Cada 30 de julio, Día de los Mártires de la Revolución, Cuba vive una jornada de profundo patriotismo por la caída en combate de Frank País García, Raúl Pujol Arencibia, René Ramos Latour y otros combatientes.

El callejón del Muro en Santiago de Cuba, la hospitalaria ciudad  recuerda con llanto perenne el asesinato de los  luchadores clandestinos y aún su sangre, tinta de coraje, permanece grabada en las paredes y suelos, que como papel indestructible, recogen su heroísmo.

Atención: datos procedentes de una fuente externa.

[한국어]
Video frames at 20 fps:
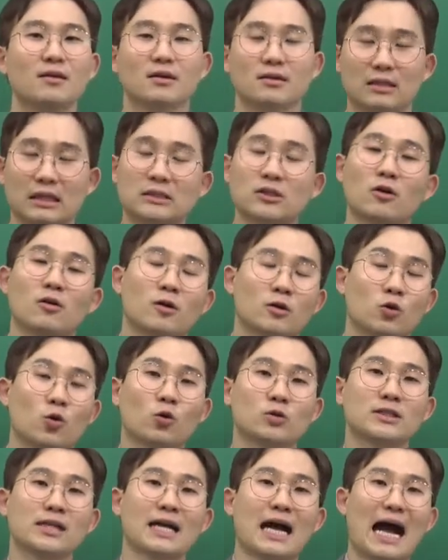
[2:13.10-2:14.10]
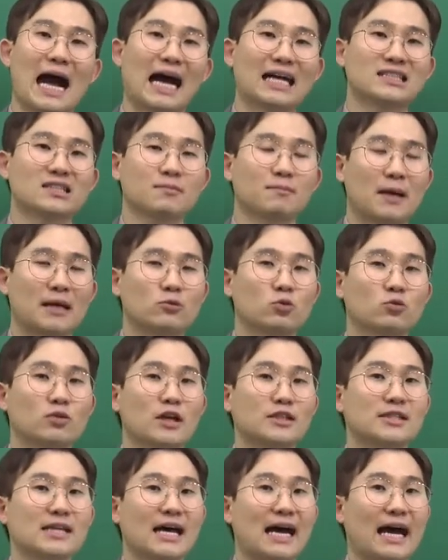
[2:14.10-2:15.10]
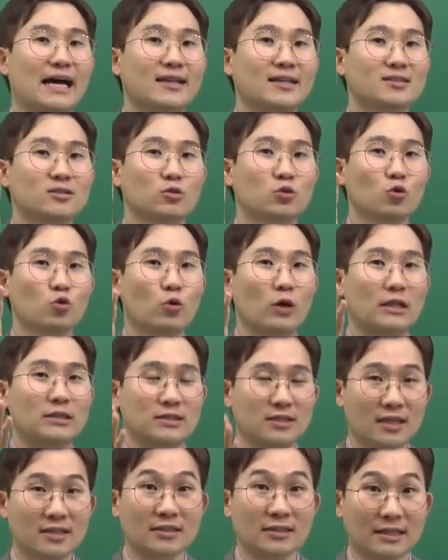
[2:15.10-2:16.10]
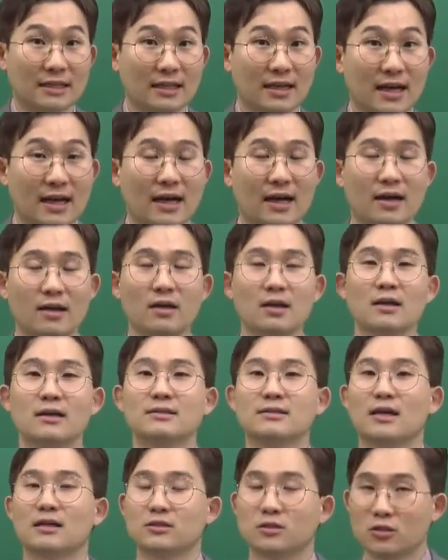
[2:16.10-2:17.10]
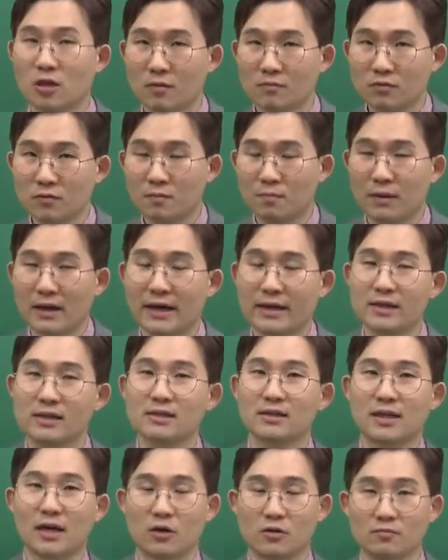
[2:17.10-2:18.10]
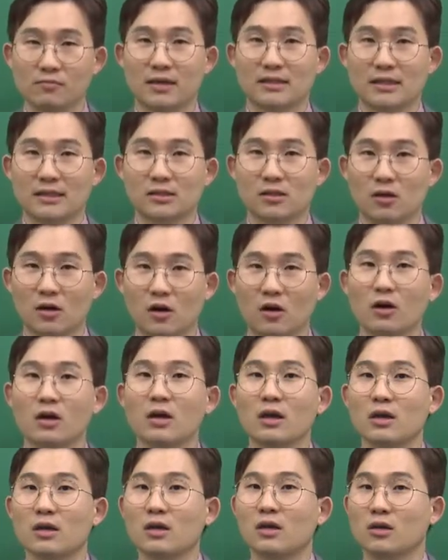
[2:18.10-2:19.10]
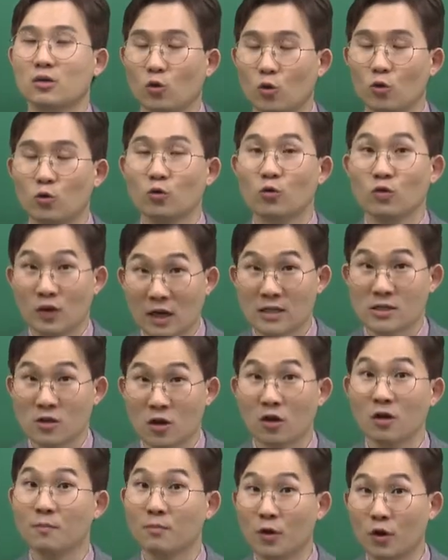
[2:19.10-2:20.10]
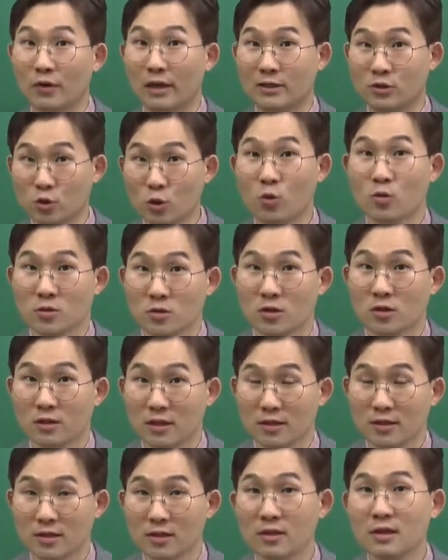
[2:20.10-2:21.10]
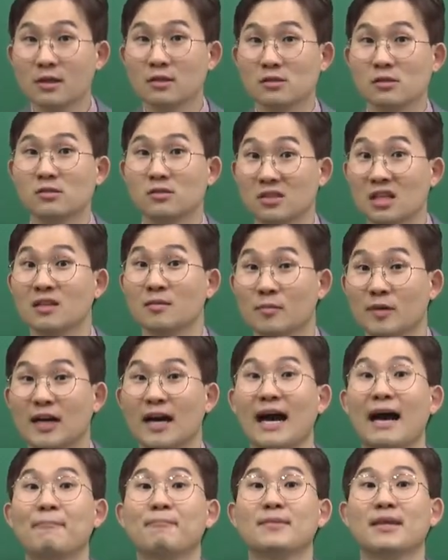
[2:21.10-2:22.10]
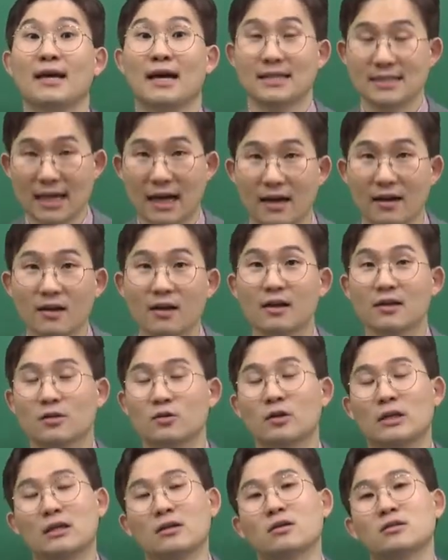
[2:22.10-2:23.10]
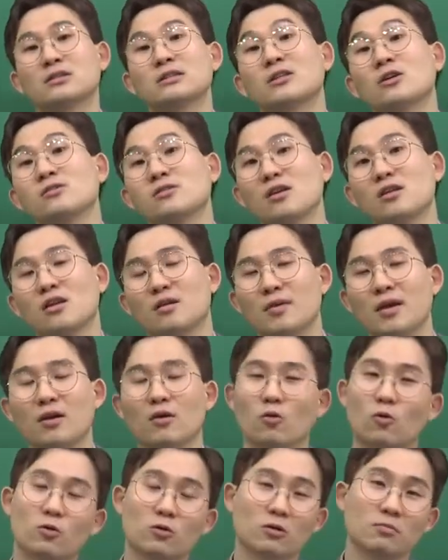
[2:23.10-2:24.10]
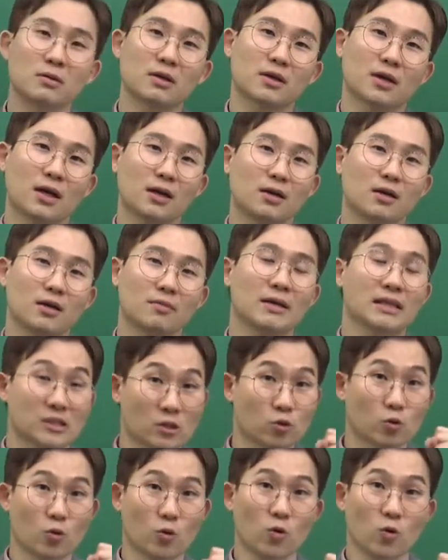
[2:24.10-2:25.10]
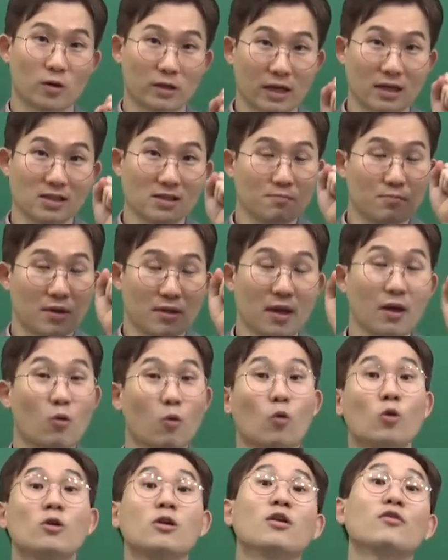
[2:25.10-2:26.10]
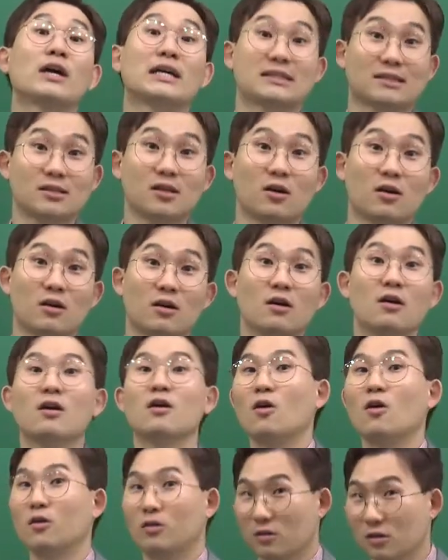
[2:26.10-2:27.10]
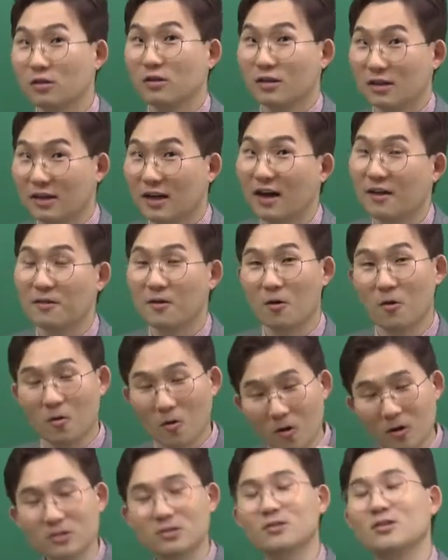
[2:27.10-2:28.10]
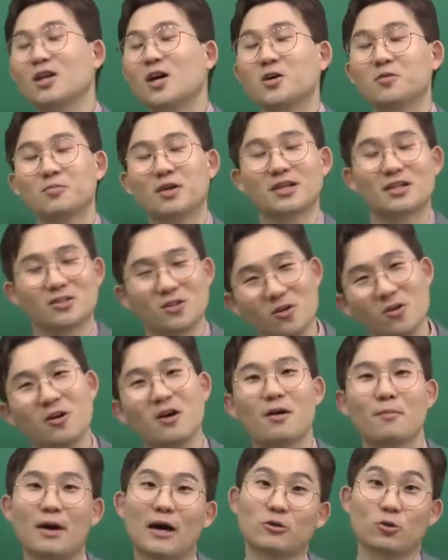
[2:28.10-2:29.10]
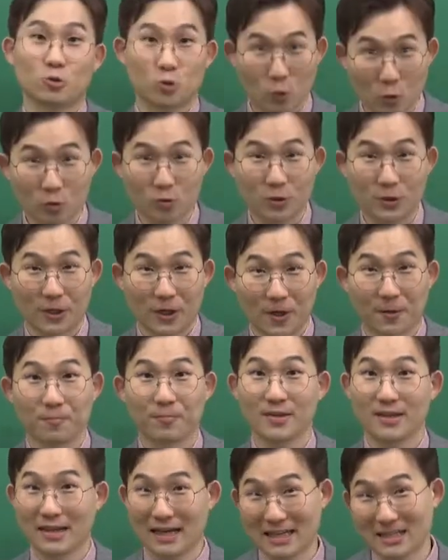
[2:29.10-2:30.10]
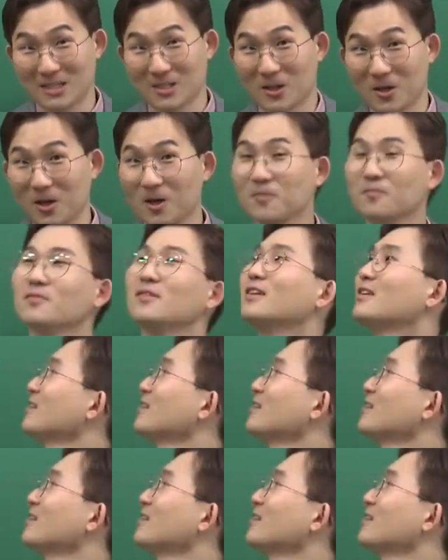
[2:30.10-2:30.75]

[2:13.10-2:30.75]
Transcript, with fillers: 그래서 교재가 아직 배송되지 않았어도 괜찮으니까 자, 첨부 파일 다운받아서 이 교육과정 변화 총정리를 선생님과 함께 하자. 그리고 이걸 선생님이 오르비 칼럼에서도 게시판에 올려놨어. 그러니까 거기서 다운받아서 봐도 좋고요. 알았죠?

Fidel, con su visión de líder afirmó con palabra certera y ante el dolor eterno de los  familiares de los mártires, que se había seleccionado esta fecha porque había sido ese mes y especialmente ese día, un día símbolo de los sacrificios que hizo nuestro pueblo por conquistar su libertad.

Y así fue. Hoy toda Cuba habla de sus mártires, de los  caídos por ideales puros y de independencia. Ellos lo dieron todo por esta tierra de luz y paz, por eso nuestra Santiago guarda como ciudad mártir que es, la impronta de no pocos jóvenes, que tras un sueño convertido en realidad, decidieron darlo todo, hasta su propia vida.

El día en que toda Cuba recuerda a sus mártires, este verde caimán se inclina con montañas rebeldes, ante las losas que guarda valentía y honor, porque ellos fueron la continuidad de la gesta revolucionaria de los que se lanzaron al campo insurrecto  en el 68 y el 95.

Hoy los pinos nuevos, los hijos de sangre  cubana seguimos emancipando los ideales de Frank País, Raúl Pujol , René Ramos Latour para multiplicarlos  en la cimiente de esta Patria que honra y no olvida, porque morir por la patria es vivir.